*TASK GOAL*:
Copy every entry verbatim and skip the pictures.

*RECORDS FOR THE TASK*:
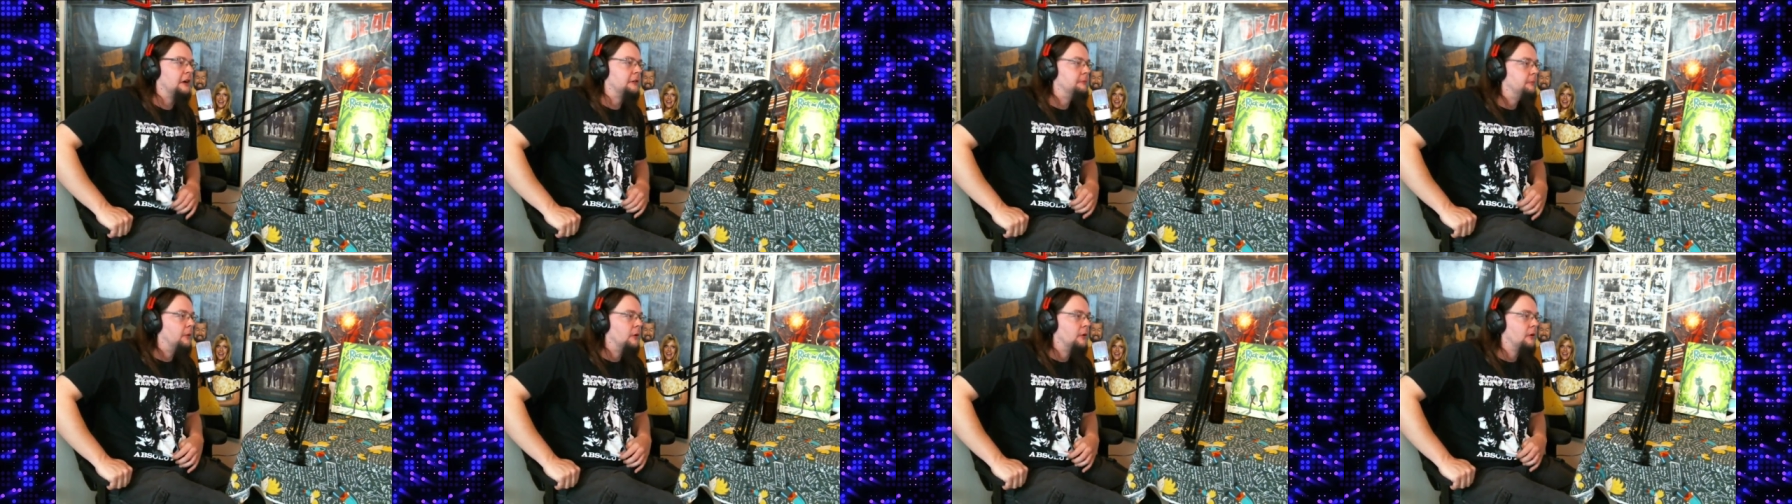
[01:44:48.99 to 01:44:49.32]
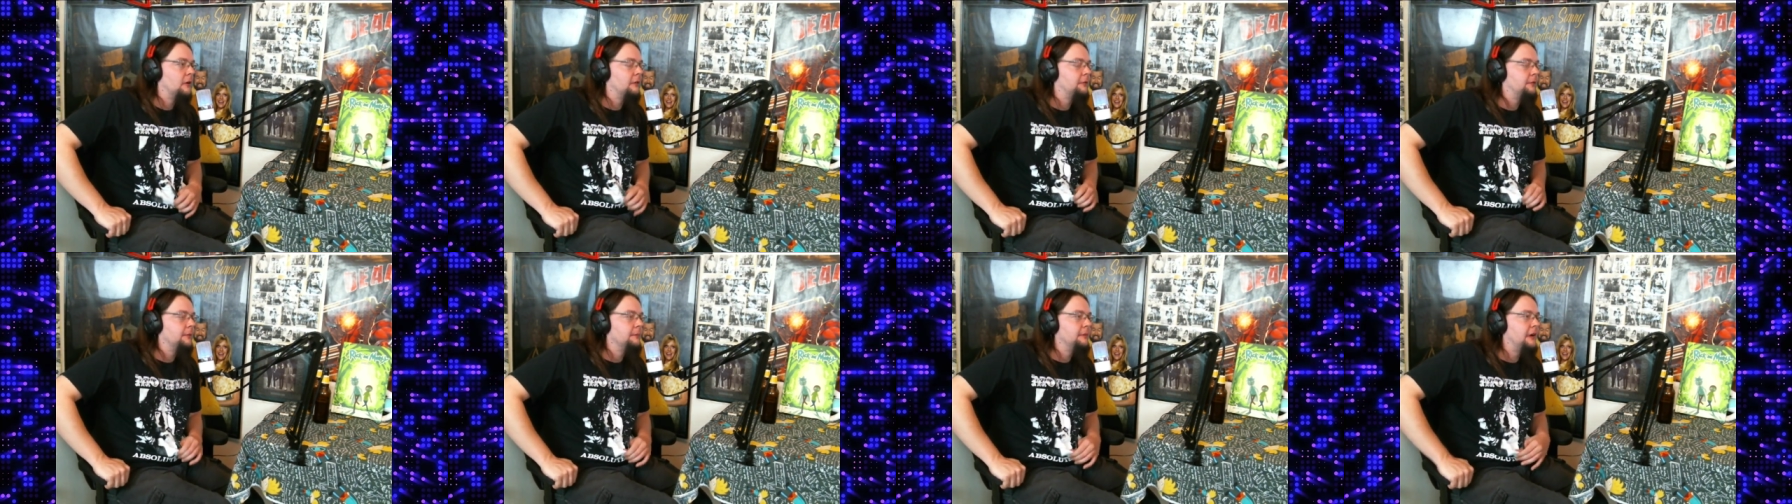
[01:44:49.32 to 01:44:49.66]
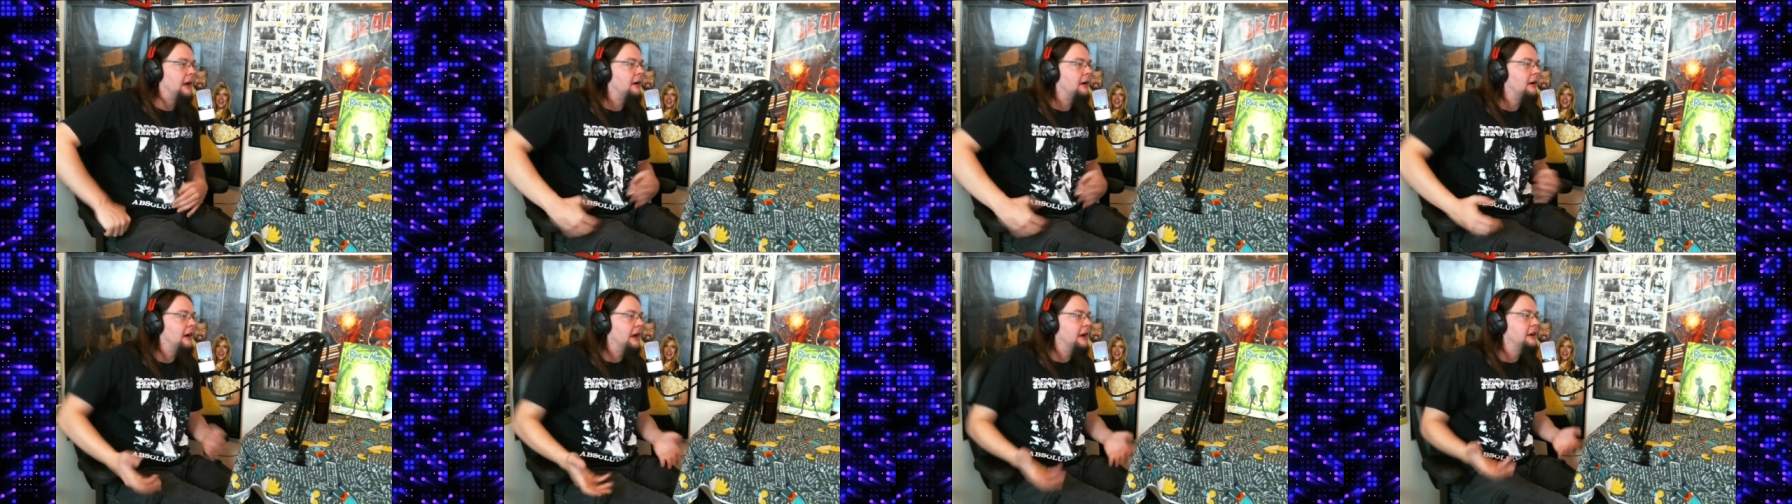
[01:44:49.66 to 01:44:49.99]
more from
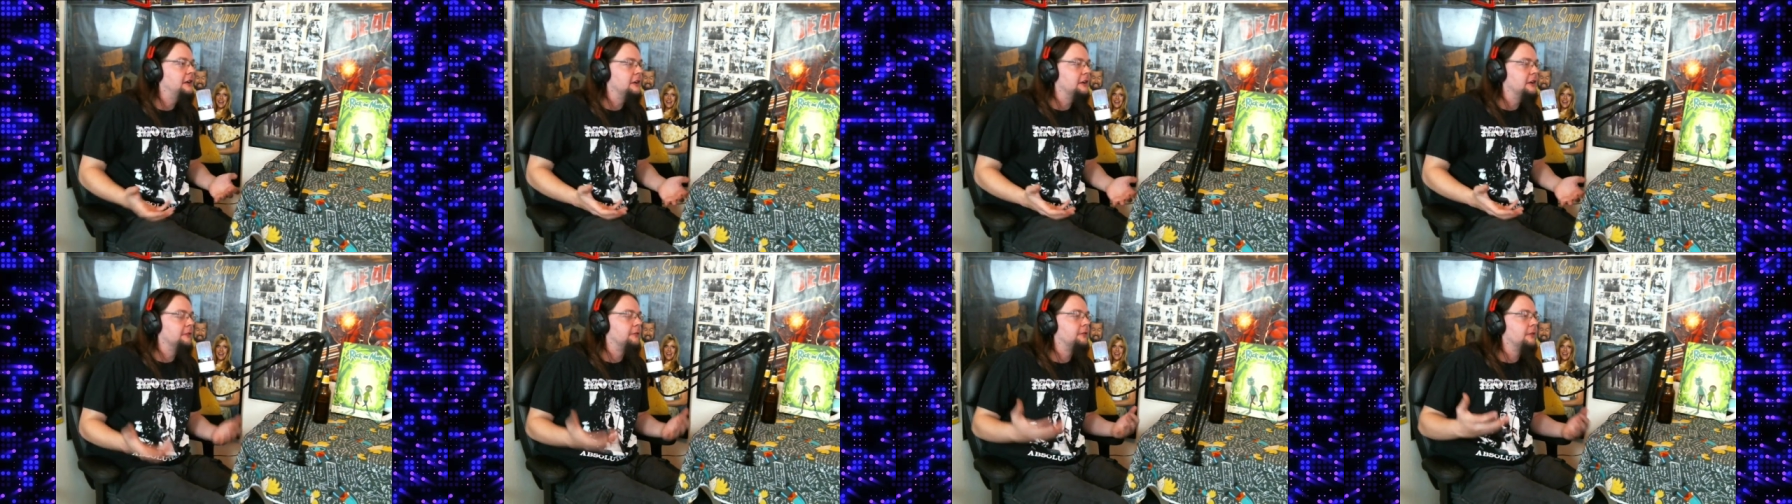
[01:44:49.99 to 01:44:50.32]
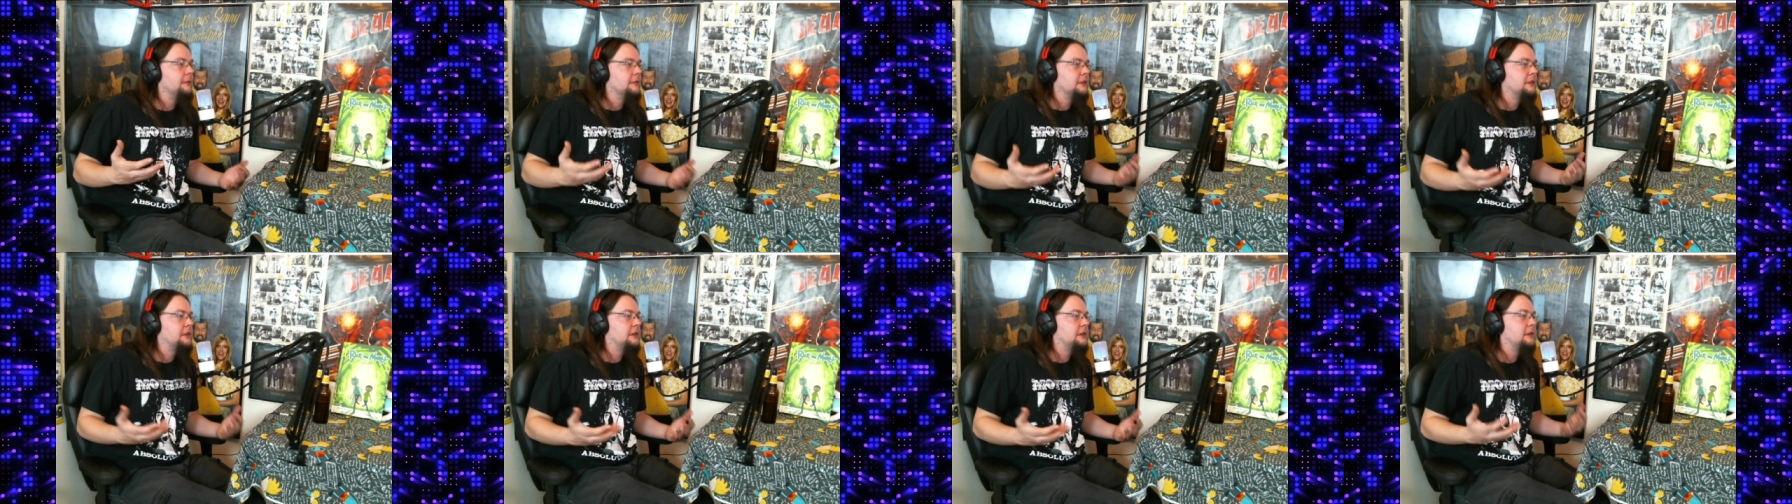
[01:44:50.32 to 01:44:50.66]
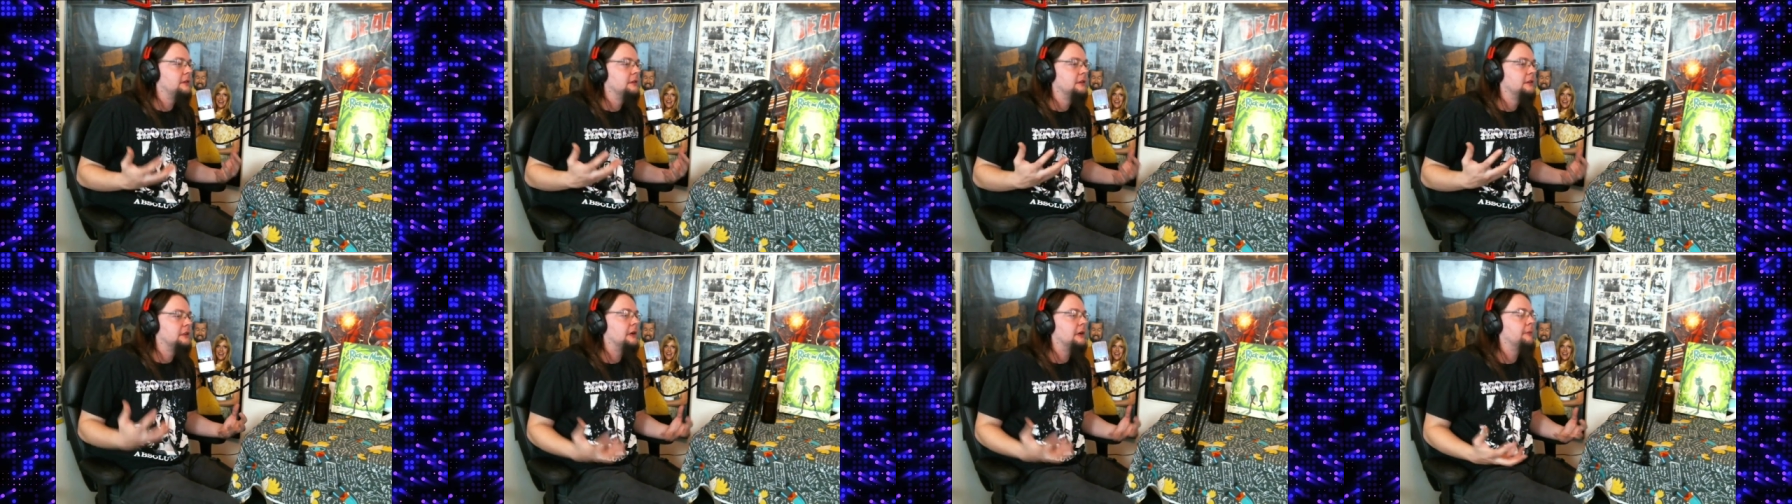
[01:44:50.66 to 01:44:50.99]
narration from this
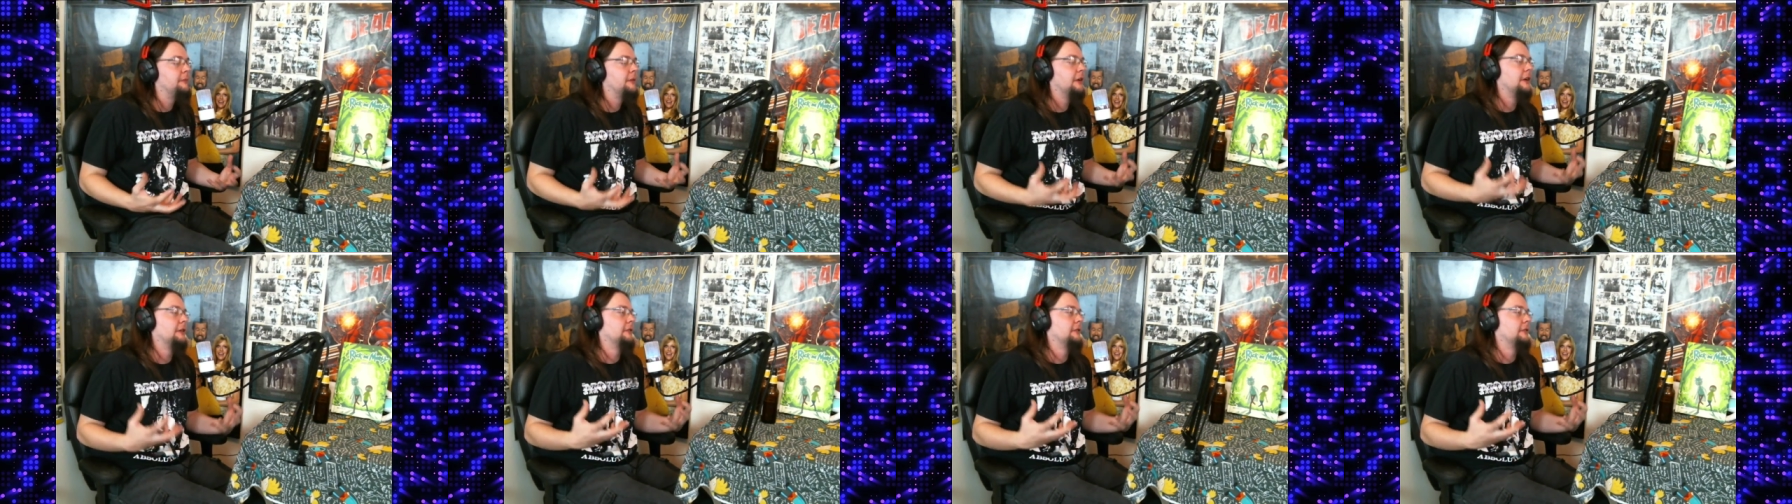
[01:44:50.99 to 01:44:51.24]
something.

*WORKED SOLUTION*:
[01:44:48.99 to 01:44:49.32]
[01:44:49.32 to 01:44:49.66]
[01:44:49.66 to 01:44:49.99]
more from
[01:44:49.99 to 01:44:50.32]
[01:44:50.32 to 01:44:50.66]
[01:44:50.66 to 01:44:50.99]
narration from this
[01:44:50.99 to 01:44:51.24]
something.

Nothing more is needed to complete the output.